(Collected data)
═══

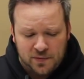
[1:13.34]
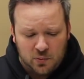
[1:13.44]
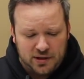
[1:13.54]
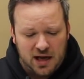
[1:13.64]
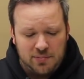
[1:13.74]

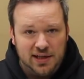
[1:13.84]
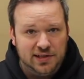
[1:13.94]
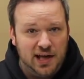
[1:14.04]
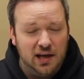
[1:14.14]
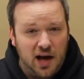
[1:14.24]
With that being
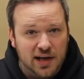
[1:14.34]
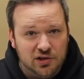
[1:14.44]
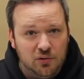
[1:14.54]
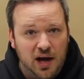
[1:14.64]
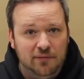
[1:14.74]
said, I
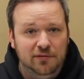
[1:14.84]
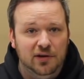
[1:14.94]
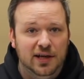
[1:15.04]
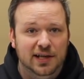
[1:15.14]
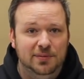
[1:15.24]
do have a
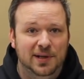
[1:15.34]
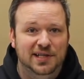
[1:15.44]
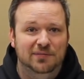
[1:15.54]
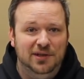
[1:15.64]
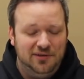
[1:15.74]
very
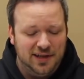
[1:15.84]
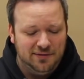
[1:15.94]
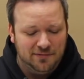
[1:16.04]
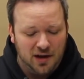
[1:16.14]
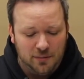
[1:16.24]
expensive
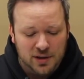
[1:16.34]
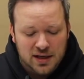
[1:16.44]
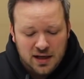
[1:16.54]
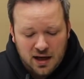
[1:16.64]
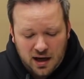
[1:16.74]
degree from
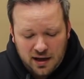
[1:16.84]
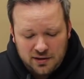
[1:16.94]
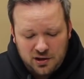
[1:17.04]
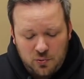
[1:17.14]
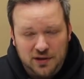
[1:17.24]

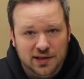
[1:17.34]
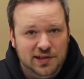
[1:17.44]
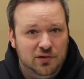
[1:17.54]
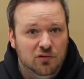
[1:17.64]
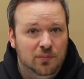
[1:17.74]
the
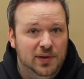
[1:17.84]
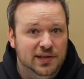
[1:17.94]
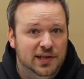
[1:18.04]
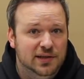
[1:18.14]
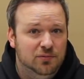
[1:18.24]
Quinlan School of
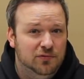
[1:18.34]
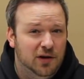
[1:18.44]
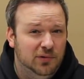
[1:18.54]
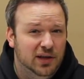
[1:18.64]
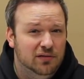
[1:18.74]
Business
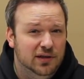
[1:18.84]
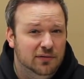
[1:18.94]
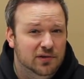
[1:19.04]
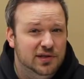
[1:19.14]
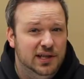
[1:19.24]
from Loyola
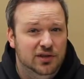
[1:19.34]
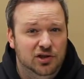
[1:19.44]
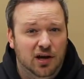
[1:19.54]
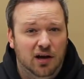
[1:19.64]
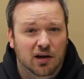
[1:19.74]
University in
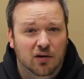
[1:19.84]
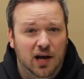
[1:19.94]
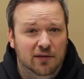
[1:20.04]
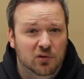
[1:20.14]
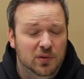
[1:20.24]
Chicago.
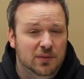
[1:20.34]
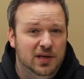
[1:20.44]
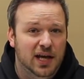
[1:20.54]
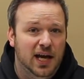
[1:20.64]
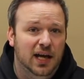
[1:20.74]
I have a
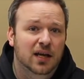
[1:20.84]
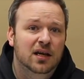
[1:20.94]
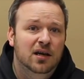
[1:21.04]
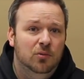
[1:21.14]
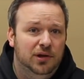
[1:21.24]
BBA
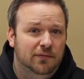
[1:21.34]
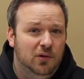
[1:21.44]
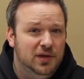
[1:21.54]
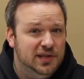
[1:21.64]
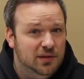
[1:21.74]
with a
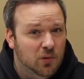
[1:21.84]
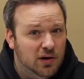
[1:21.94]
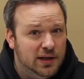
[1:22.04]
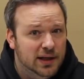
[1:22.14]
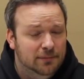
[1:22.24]
focus in
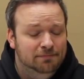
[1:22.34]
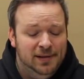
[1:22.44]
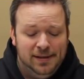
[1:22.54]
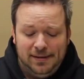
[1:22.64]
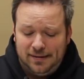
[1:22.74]
marketing.
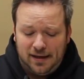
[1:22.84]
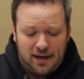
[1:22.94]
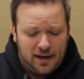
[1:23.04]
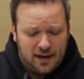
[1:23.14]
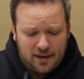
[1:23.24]

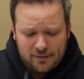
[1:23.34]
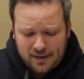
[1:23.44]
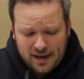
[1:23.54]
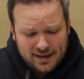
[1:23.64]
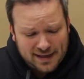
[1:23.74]

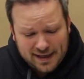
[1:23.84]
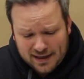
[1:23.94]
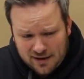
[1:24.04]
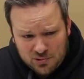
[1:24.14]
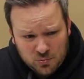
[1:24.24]

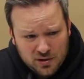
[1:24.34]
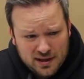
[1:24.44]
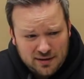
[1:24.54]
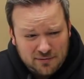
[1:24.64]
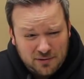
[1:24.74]
I've been
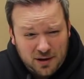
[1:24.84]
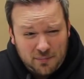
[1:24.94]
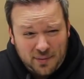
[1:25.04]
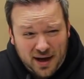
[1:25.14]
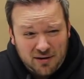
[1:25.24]
working for
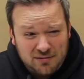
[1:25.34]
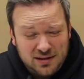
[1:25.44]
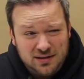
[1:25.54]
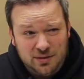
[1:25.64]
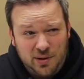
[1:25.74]
about
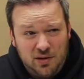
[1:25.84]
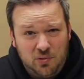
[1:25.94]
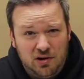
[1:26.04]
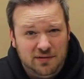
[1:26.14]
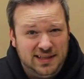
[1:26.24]
the better
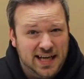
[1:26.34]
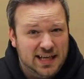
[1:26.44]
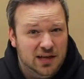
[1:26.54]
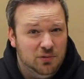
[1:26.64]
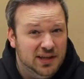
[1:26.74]
part of a
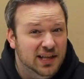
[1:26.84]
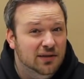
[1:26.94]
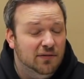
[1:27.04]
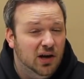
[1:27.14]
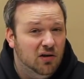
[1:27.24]
decade within
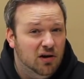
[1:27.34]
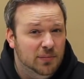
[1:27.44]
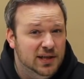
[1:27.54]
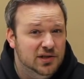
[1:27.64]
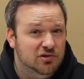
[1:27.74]
the
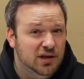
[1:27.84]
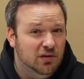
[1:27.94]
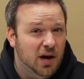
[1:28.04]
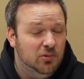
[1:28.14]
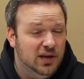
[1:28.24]
firearm
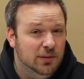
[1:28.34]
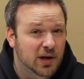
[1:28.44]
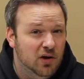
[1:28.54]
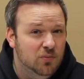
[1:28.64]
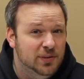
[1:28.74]
industry, operating
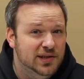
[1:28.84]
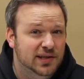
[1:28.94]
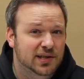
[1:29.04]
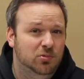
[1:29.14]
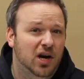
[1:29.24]
my own
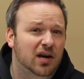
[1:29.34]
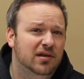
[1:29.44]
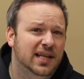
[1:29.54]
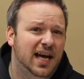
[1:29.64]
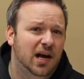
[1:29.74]
business. Prior
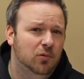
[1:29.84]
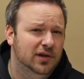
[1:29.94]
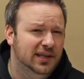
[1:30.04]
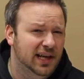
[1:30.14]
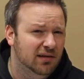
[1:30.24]
to that, I
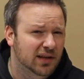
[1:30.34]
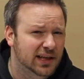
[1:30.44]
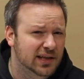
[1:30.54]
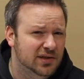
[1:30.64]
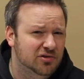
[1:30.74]
worked in the
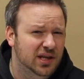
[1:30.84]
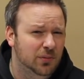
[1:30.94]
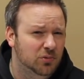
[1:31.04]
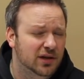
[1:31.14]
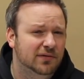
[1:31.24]
airline industry
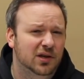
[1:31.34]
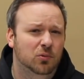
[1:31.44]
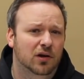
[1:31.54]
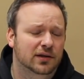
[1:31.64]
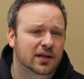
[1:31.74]
and briefly
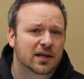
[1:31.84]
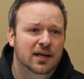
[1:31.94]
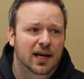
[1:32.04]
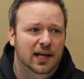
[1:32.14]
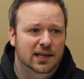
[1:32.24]
worked
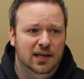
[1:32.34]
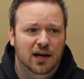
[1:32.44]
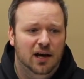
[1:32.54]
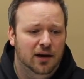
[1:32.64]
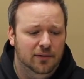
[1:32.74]
in
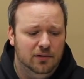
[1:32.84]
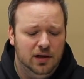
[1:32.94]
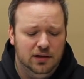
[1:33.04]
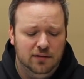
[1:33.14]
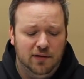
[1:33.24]

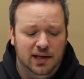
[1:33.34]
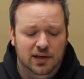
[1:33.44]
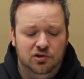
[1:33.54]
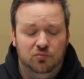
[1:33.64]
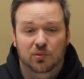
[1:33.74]
the
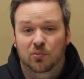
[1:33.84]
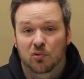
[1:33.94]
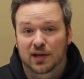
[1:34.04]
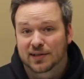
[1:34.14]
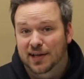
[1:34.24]
financial
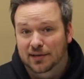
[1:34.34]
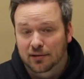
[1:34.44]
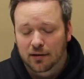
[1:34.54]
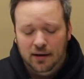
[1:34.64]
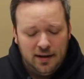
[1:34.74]
reporting
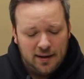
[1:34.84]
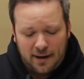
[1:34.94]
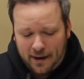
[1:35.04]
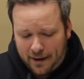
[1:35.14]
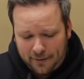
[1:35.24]
sector.
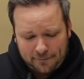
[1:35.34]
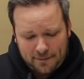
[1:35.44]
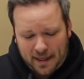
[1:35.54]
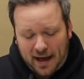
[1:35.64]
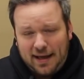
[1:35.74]

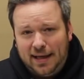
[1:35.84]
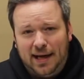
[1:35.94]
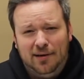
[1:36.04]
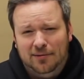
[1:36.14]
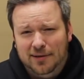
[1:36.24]
I
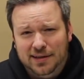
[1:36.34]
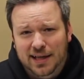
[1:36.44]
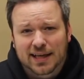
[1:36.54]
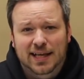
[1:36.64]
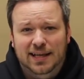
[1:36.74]
don't really
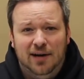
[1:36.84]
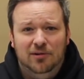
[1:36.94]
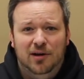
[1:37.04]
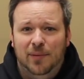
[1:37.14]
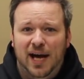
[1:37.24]
think any of that
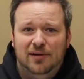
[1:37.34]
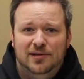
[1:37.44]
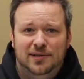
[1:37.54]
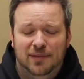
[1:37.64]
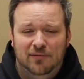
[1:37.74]
really
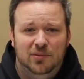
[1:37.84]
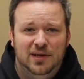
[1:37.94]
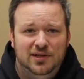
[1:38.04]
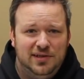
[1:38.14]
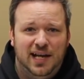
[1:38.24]
matters.
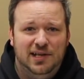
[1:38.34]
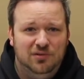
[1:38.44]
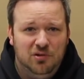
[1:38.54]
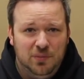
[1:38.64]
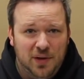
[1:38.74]
Everybody just has
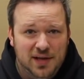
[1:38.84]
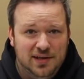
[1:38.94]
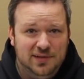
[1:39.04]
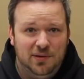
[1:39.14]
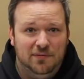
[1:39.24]
their own
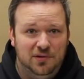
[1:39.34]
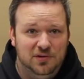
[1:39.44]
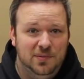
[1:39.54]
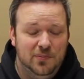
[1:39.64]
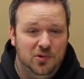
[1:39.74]
opinions, but for
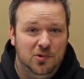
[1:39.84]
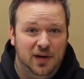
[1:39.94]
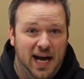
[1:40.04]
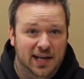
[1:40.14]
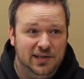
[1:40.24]
those people who
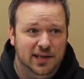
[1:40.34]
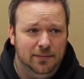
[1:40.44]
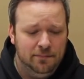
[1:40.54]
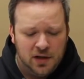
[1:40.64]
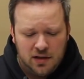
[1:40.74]
are
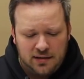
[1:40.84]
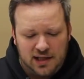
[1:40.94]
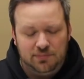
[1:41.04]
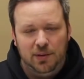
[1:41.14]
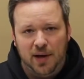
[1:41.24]
asking,
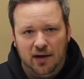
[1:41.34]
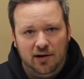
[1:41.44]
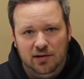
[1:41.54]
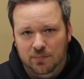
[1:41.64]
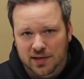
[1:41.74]
that's my
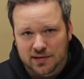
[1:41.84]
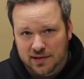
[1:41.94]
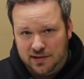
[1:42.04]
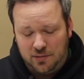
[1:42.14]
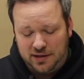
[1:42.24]
background in
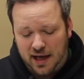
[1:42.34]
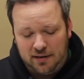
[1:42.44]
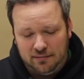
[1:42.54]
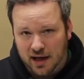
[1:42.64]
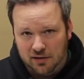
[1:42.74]
business. So with
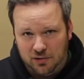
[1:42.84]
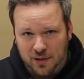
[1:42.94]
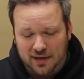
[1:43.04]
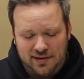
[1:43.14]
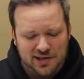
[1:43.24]
that out of the
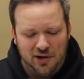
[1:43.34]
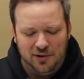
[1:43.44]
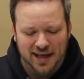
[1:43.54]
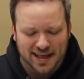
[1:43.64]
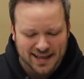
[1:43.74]
way, let's
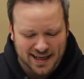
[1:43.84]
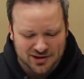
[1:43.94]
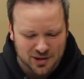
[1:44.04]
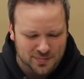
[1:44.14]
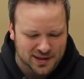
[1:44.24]
go ahead
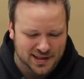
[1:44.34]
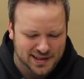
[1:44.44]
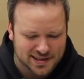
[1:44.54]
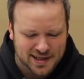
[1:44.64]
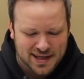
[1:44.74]
and jump into
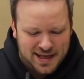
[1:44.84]
this.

═══

- Problem details -
For the data above, return an exact copy that contains no pictures.

- Solved exercise -
[1:13.34]
[1:13.44]
[1:13.54]
[1:13.64]
[1:13.74]

[1:13.84]
[1:13.94]
[1:14.04]
[1:14.14]
[1:14.24]
With that being
[1:14.34]
[1:14.44]
[1:14.54]
[1:14.64]
[1:14.74]
said, I
[1:14.84]
[1:14.94]
[1:15.04]
[1:15.14]
[1:15.24]
do have a
[1:15.34]
[1:15.44]
[1:15.54]
[1:15.64]
[1:15.74]
very
[1:15.84]
[1:15.94]
[1:16.04]
[1:16.14]
[1:16.24]
expensive
[1:16.34]
[1:16.44]
[1:16.54]
[1:16.64]
[1:16.74]
degree from
[1:16.84]
[1:16.94]
[1:17.04]
[1:17.14]
[1:17.24]

[1:17.34]
[1:17.44]
[1:17.54]
[1:17.64]
[1:17.74]
the
[1:17.84]
[1:17.94]
[1:18.04]
[1:18.14]
[1:18.24]
Quinlan School of
[1:18.34]
[1:18.44]
[1:18.54]
[1:18.64]
[1:18.74]
Business
[1:18.84]
[1:18.94]
[1:19.04]
[1:19.14]
[1:19.24]
from Loyola
[1:19.34]
[1:19.44]
[1:19.54]
[1:19.64]
[1:19.74]
University in
[1:19.84]
[1:19.94]
[1:20.04]
[1:20.14]
[1:20.24]
Chicago.
[1:20.34]
[1:20.44]
[1:20.54]
[1:20.64]
[1:20.74]
I have a
[1:20.84]
[1:20.94]
[1:21.04]
[1:21.14]
[1:21.24]
BBA
[1:21.34]
[1:21.44]
[1:21.54]
[1:21.64]
[1:21.74]
with a
[1:21.84]
[1:21.94]
[1:22.04]
[1:22.14]
[1:22.24]
focus in
[1:22.34]
[1:22.44]
[1:22.54]
[1:22.64]
[1:22.74]
marketing.
[1:22.84]
[1:22.94]
[1:23.04]
[1:23.14]
[1:23.24]

[1:23.34]
[1:23.44]
[1:23.54]
[1:23.64]
[1:23.74]

[1:23.84]
[1:23.94]
[1:24.04]
[1:24.14]
[1:24.24]

[1:24.34]
[1:24.44]
[1:24.54]
[1:24.64]
[1:24.74]
I've been
[1:24.84]
[1:24.94]
[1:25.04]
[1:25.14]
[1:25.24]
working for
[1:25.34]
[1:25.44]
[1:25.54]
[1:25.64]
[1:25.74]
about
[1:25.84]
[1:25.94]
[1:26.04]
[1:26.14]
[1:26.24]
the better
[1:26.34]
[1:26.44]
[1:26.54]
[1:26.64]
[1:26.74]
part of a
[1:26.84]
[1:26.94]
[1:27.04]
[1:27.14]
[1:27.24]
decade within
[1:27.34]
[1:27.44]
[1:27.54]
[1:27.64]
[1:27.74]
the
[1:27.84]
[1:27.94]
[1:28.04]
[1:28.14]
[1:28.24]
firearm
[1:28.34]
[1:28.44]
[1:28.54]
[1:28.64]
[1:28.74]
industry, operating
[1:28.84]
[1:28.94]
[1:29.04]
[1:29.14]
[1:29.24]
my own
[1:29.34]
[1:29.44]
[1:29.54]
[1:29.64]
[1:29.74]
business. Prior
[1:29.84]
[1:29.94]
[1:30.04]
[1:30.14]
[1:30.24]
to that, I
[1:30.34]
[1:30.44]
[1:30.54]
[1:30.64]
[1:30.74]
worked in the
[1:30.84]
[1:30.94]
[1:31.04]
[1:31.14]
[1:31.24]
airline industry
[1:31.34]
[1:31.44]
[1:31.54]
[1:31.64]
[1:31.74]
and briefly
[1:31.84]
[1:31.94]
[1:32.04]
[1:32.14]
[1:32.24]
worked
[1:32.34]
[1:32.44]
[1:32.54]
[1:32.64]
[1:32.74]
in
[1:32.84]
[1:32.94]
[1:33.04]
[1:33.14]
[1:33.24]

[1:33.34]
[1:33.44]
[1:33.54]
[1:33.64]
[1:33.74]
the
[1:33.84]
[1:33.94]
[1:34.04]
[1:34.14]
[1:34.24]
financial
[1:34.34]
[1:34.44]
[1:34.54]
[1:34.64]
[1:34.74]
reporting
[1:34.84]
[1:34.94]
[1:35.04]
[1:35.14]
[1:35.24]
sector.
[1:35.34]
[1:35.44]
[1:35.54]
[1:35.64]
[1:35.74]

[1:35.84]
[1:35.94]
[1:36.04]
[1:36.14]
[1:36.24]
I
[1:36.34]
[1:36.44]
[1:36.54]
[1:36.64]
[1:36.74]
don't really
[1:36.84]
[1:36.94]
[1:37.04]
[1:37.14]
[1:37.24]
think any of that
[1:37.34]
[1:37.44]
[1:37.54]
[1:37.64]
[1:37.74]
really
[1:37.84]
[1:37.94]
[1:38.04]
[1:38.14]
[1:38.24]
matters.
[1:38.34]
[1:38.44]
[1:38.54]
[1:38.64]
[1:38.74]
Everybody just has
[1:38.84]
[1:38.94]
[1:39.04]
[1:39.14]
[1:39.24]
their own
[1:39.34]
[1:39.44]
[1:39.54]
[1:39.64]
[1:39.74]
opinions, but for
[1:39.84]
[1:39.94]
[1:40.04]
[1:40.14]
[1:40.24]
those people who
[1:40.34]
[1:40.44]
[1:40.54]
[1:40.64]
[1:40.74]
are
[1:40.84]
[1:40.94]
[1:41.04]
[1:41.14]
[1:41.24]
asking,
[1:41.34]
[1:41.44]
[1:41.54]
[1:41.64]
[1:41.74]
that's my
[1:41.84]
[1:41.94]
[1:42.04]
[1:42.14]
[1:42.24]
background in
[1:42.34]
[1:42.44]
[1:42.54]
[1:42.64]
[1:42.74]
business. So with
[1:42.84]
[1:42.94]
[1:43.04]
[1:43.14]
[1:43.24]
that out of the
[1:43.34]
[1:43.44]
[1:43.54]
[1:43.64]
[1:43.74]
way, let's
[1:43.84]
[1:43.94]
[1:44.04]
[1:44.14]
[1:44.24]
go ahead
[1:44.34]
[1:44.44]
[1:44.54]
[1:44.64]
[1:44.74]
and jump into
[1:44.84]
this.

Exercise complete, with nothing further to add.